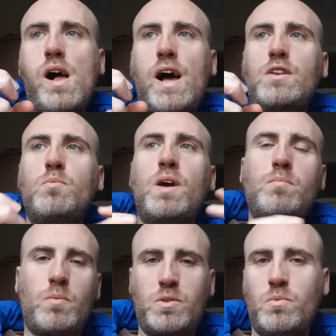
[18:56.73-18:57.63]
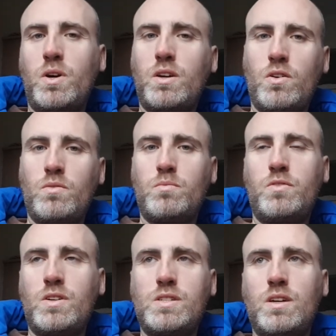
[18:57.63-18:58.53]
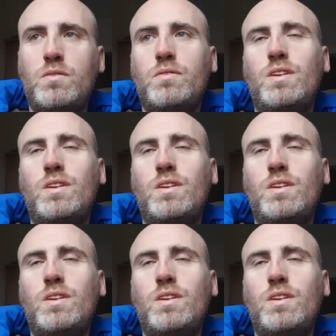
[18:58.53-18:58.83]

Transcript: And you might be able to work it out for yourself.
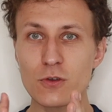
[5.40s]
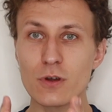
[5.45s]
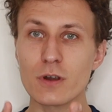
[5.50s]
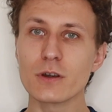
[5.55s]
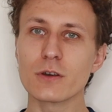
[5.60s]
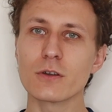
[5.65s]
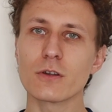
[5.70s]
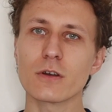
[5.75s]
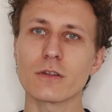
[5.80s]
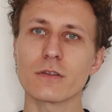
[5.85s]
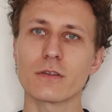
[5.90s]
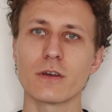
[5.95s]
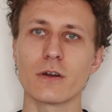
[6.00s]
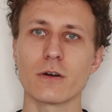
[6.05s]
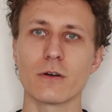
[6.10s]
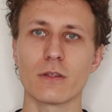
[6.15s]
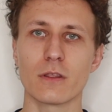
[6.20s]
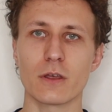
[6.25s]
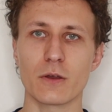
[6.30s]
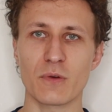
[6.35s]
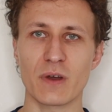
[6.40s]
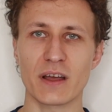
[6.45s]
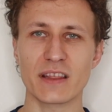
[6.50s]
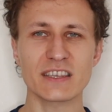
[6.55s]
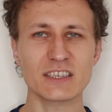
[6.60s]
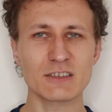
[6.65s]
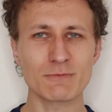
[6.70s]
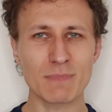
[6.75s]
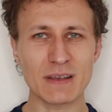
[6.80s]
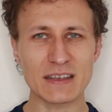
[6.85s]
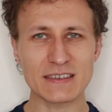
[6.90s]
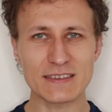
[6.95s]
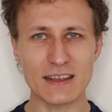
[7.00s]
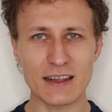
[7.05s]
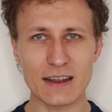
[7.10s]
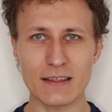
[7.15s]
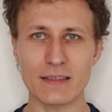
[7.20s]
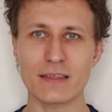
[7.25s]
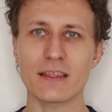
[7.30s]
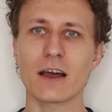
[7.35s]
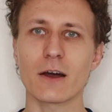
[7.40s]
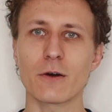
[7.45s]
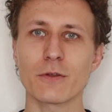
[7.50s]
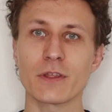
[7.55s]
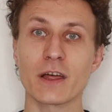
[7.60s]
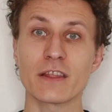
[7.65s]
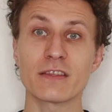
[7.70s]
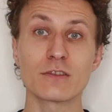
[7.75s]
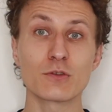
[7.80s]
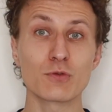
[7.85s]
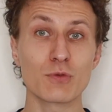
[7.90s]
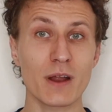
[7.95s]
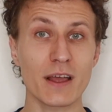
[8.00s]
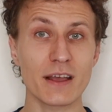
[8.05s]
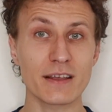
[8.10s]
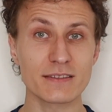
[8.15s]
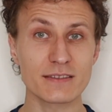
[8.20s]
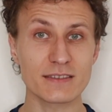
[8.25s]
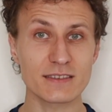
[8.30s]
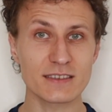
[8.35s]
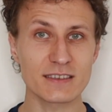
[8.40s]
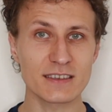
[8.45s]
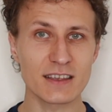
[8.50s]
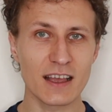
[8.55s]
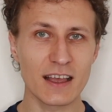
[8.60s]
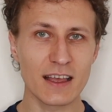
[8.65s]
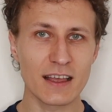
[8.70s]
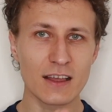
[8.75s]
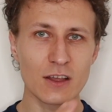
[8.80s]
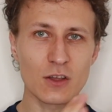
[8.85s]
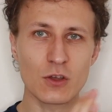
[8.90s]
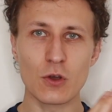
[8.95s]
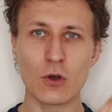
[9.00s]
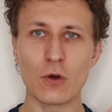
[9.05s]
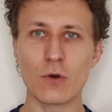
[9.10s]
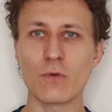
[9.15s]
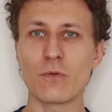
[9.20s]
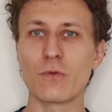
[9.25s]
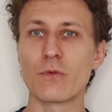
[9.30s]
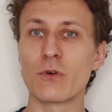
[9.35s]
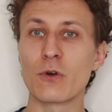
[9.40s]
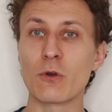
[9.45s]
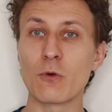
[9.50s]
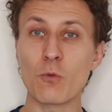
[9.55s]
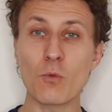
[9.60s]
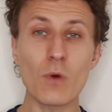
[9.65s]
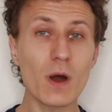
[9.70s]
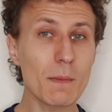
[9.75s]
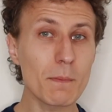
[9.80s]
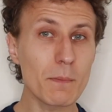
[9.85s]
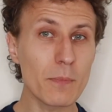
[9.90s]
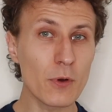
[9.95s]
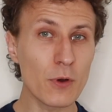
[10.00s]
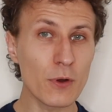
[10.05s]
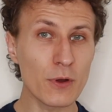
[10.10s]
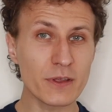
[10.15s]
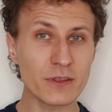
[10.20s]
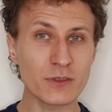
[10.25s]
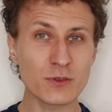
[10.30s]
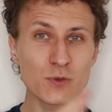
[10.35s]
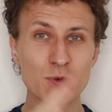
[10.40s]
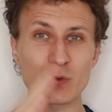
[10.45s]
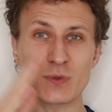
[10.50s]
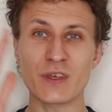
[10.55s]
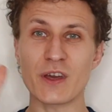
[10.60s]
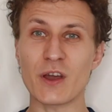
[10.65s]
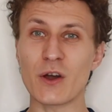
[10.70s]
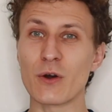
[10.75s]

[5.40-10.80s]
you are not the only one, especially now that trends go from one point to the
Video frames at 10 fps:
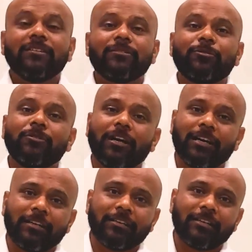Through
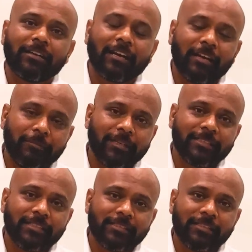our climate
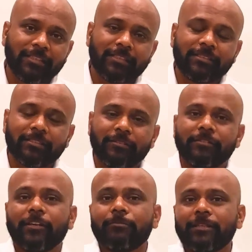change reads, we
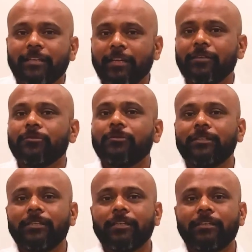have been trying to
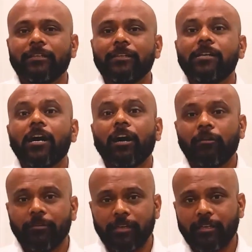create
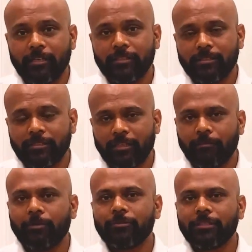awareness
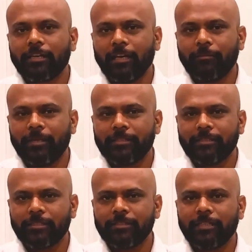about the climate
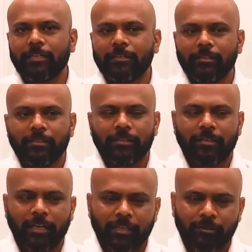change and
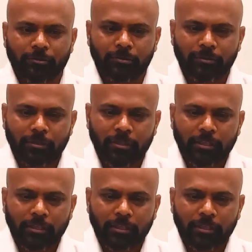trying to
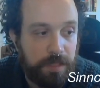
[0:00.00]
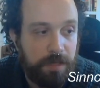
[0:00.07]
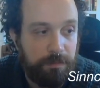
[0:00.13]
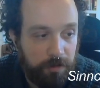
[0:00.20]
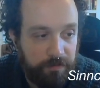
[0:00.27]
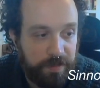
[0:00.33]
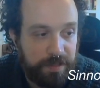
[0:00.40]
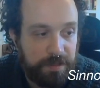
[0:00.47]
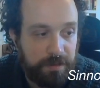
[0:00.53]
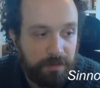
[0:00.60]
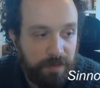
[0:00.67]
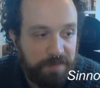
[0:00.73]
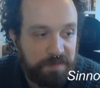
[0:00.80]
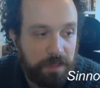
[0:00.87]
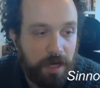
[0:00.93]
Perfect.
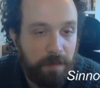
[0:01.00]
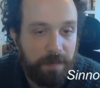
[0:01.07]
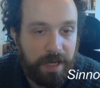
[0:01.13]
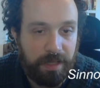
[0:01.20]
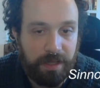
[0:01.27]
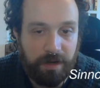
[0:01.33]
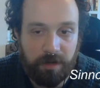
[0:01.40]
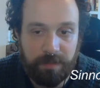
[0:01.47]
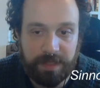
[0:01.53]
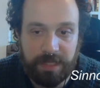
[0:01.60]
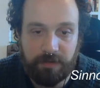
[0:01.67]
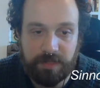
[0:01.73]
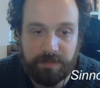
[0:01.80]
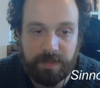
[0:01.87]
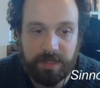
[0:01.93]
We have a compile error, but that
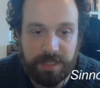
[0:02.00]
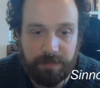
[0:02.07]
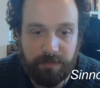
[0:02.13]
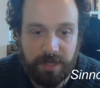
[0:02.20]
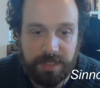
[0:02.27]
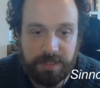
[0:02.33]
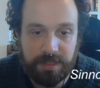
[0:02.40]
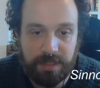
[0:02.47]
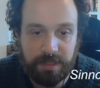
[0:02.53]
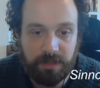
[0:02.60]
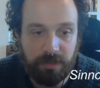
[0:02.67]
was because I pressed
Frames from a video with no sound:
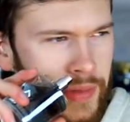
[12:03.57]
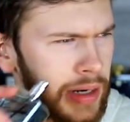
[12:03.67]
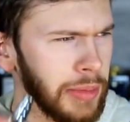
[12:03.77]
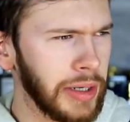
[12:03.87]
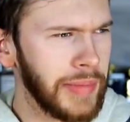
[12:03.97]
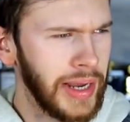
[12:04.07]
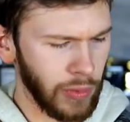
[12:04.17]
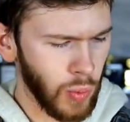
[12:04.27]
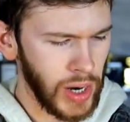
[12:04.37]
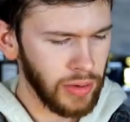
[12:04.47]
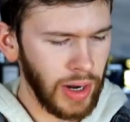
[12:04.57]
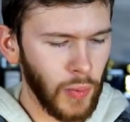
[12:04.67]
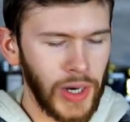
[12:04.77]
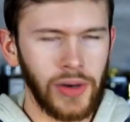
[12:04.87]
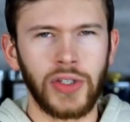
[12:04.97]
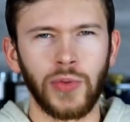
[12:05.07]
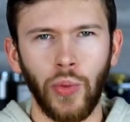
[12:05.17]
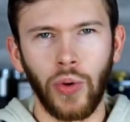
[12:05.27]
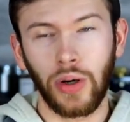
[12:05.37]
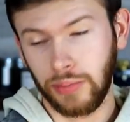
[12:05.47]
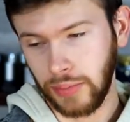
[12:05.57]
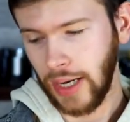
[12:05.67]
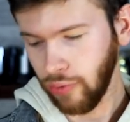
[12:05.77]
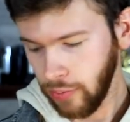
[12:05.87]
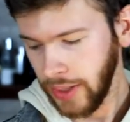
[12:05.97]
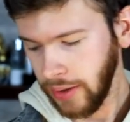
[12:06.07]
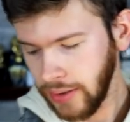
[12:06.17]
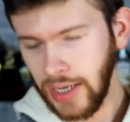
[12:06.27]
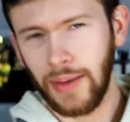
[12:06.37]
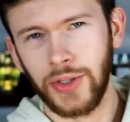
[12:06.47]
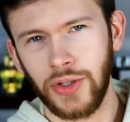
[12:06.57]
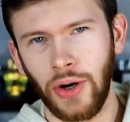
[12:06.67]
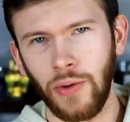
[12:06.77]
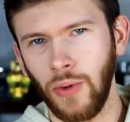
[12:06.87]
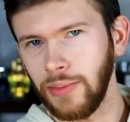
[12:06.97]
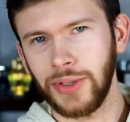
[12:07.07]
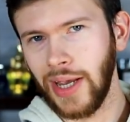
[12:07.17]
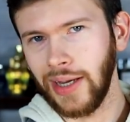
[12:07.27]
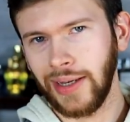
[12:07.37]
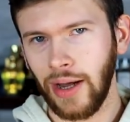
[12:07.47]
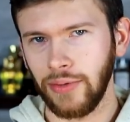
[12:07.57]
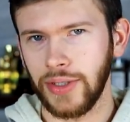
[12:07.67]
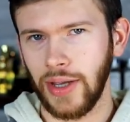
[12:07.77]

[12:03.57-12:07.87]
And I'm like, man, why don't I wear this more? Now would be a good time to start while I'm just hanging out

- - - -

DIRECTIONS: Leaving the pictures aside, repeat the data above exactly.

RESULT OF THIS EXERCISE:
[18:56.73-18:57.63]
[18:57.63-18:58.53]
[18:58.53-18:58.83]

Transcript: And you might be able to work it out for yourself.
[5.40s]
[5.45s]
[5.50s]
[5.55s]
[5.60s]
[5.65s]
[5.70s]
[5.75s]
[5.80s]
[5.85s]
[5.90s]
[5.95s]
[6.00s]
[6.05s]
[6.10s]
[6.15s]
[6.20s]
[6.25s]
[6.30s]
[6.35s]
[6.40s]
[6.45s]
[6.50s]
[6.55s]
[6.60s]
[6.65s]
[6.70s]
[6.75s]
[6.80s]
[6.85s]
[6.90s]
[6.95s]
[7.00s]
[7.05s]
[7.10s]
[7.15s]
[7.20s]
[7.25s]
[7.30s]
[7.35s]
[7.40s]
[7.45s]
[7.50s]
[7.55s]
[7.60s]
[7.65s]
[7.70s]
[7.75s]
[7.80s]
[7.85s]
[7.90s]
[7.95s]
[8.00s]
[8.05s]
[8.10s]
[8.15s]
[8.20s]
[8.25s]
[8.30s]
[8.35s]
[8.40s]
[8.45s]
[8.50s]
[8.55s]
[8.60s]
[8.65s]
[8.70s]
[8.75s]
[8.80s]
[8.85s]
[8.90s]
[8.95s]
[9.00s]
[9.05s]
[9.10s]
[9.15s]
[9.20s]
[9.25s]
[9.30s]
[9.35s]
[9.40s]
[9.45s]
[9.50s]
[9.55s]
[9.60s]
[9.65s]
[9.70s]
[9.75s]
[9.80s]
[9.85s]
[9.90s]
[9.95s]
[10.00s]
[10.05s]
[10.10s]
[10.15s]
[10.20s]
[10.25s]
[10.30s]
[10.35s]
[10.40s]
[10.45s]
[10.50s]
[10.55s]
[10.60s]
[10.65s]
[10.70s]
[10.75s]

[5.40-10.80s]
you are not the only one, especially now that trends go from one point to the
Video frames at 10 fps:
Through
our climate
change reads, we
have been trying to
create
awareness
about the climate
change and
trying to
[0:00.00]
[0:00.07]
[0:00.13]
[0:00.20]
[0:00.27]
[0:00.33]
[0:00.40]
[0:00.47]
[0:00.53]
[0:00.60]
[0:00.67]
[0:00.73]
[0:00.80]
[0:00.87]
[0:00.93]
Perfect.
[0:01.00]
[0:01.07]
[0:01.13]
[0:01.20]
[0:01.27]
[0:01.33]
[0:01.40]
[0:01.47]
[0:01.53]
[0:01.60]
[0:01.67]
[0:01.73]
[0:01.80]
[0:01.87]
[0:01.93]
We have a compile error, but that
[0:02.00]
[0:02.07]
[0:02.13]
[0:02.20]
[0:02.27]
[0:02.33]
[0:02.40]
[0:02.47]
[0:02.53]
[0:02.60]
[0:02.67]
was because I pressed
Frames from a video with no sound:
[12:03.57]
[12:03.67]
[12:03.77]
[12:03.87]
[12:03.97]
[12:04.07]
[12:04.17]
[12:04.27]
[12:04.37]
[12:04.47]
[12:04.57]
[12:04.67]
[12:04.77]
[12:04.87]
[12:04.97]
[12:05.07]
[12:05.17]
[12:05.27]
[12:05.37]
[12:05.47]
[12:05.57]
[12:05.67]
[12:05.77]
[12:05.87]
[12:05.97]
[12:06.07]
[12:06.17]
[12:06.27]
[12:06.37]
[12:06.47]
[12:06.57]
[12:06.67]
[12:06.77]
[12:06.87]
[12:06.97]
[12:07.07]
[12:07.17]
[12:07.27]
[12:07.37]
[12:07.47]
[12:07.57]
[12:07.67]
[12:07.77]

[12:03.57-12:07.87]
And I'm like, man, why don't I wear this more? Now would be a good time to start while I'm just hanging out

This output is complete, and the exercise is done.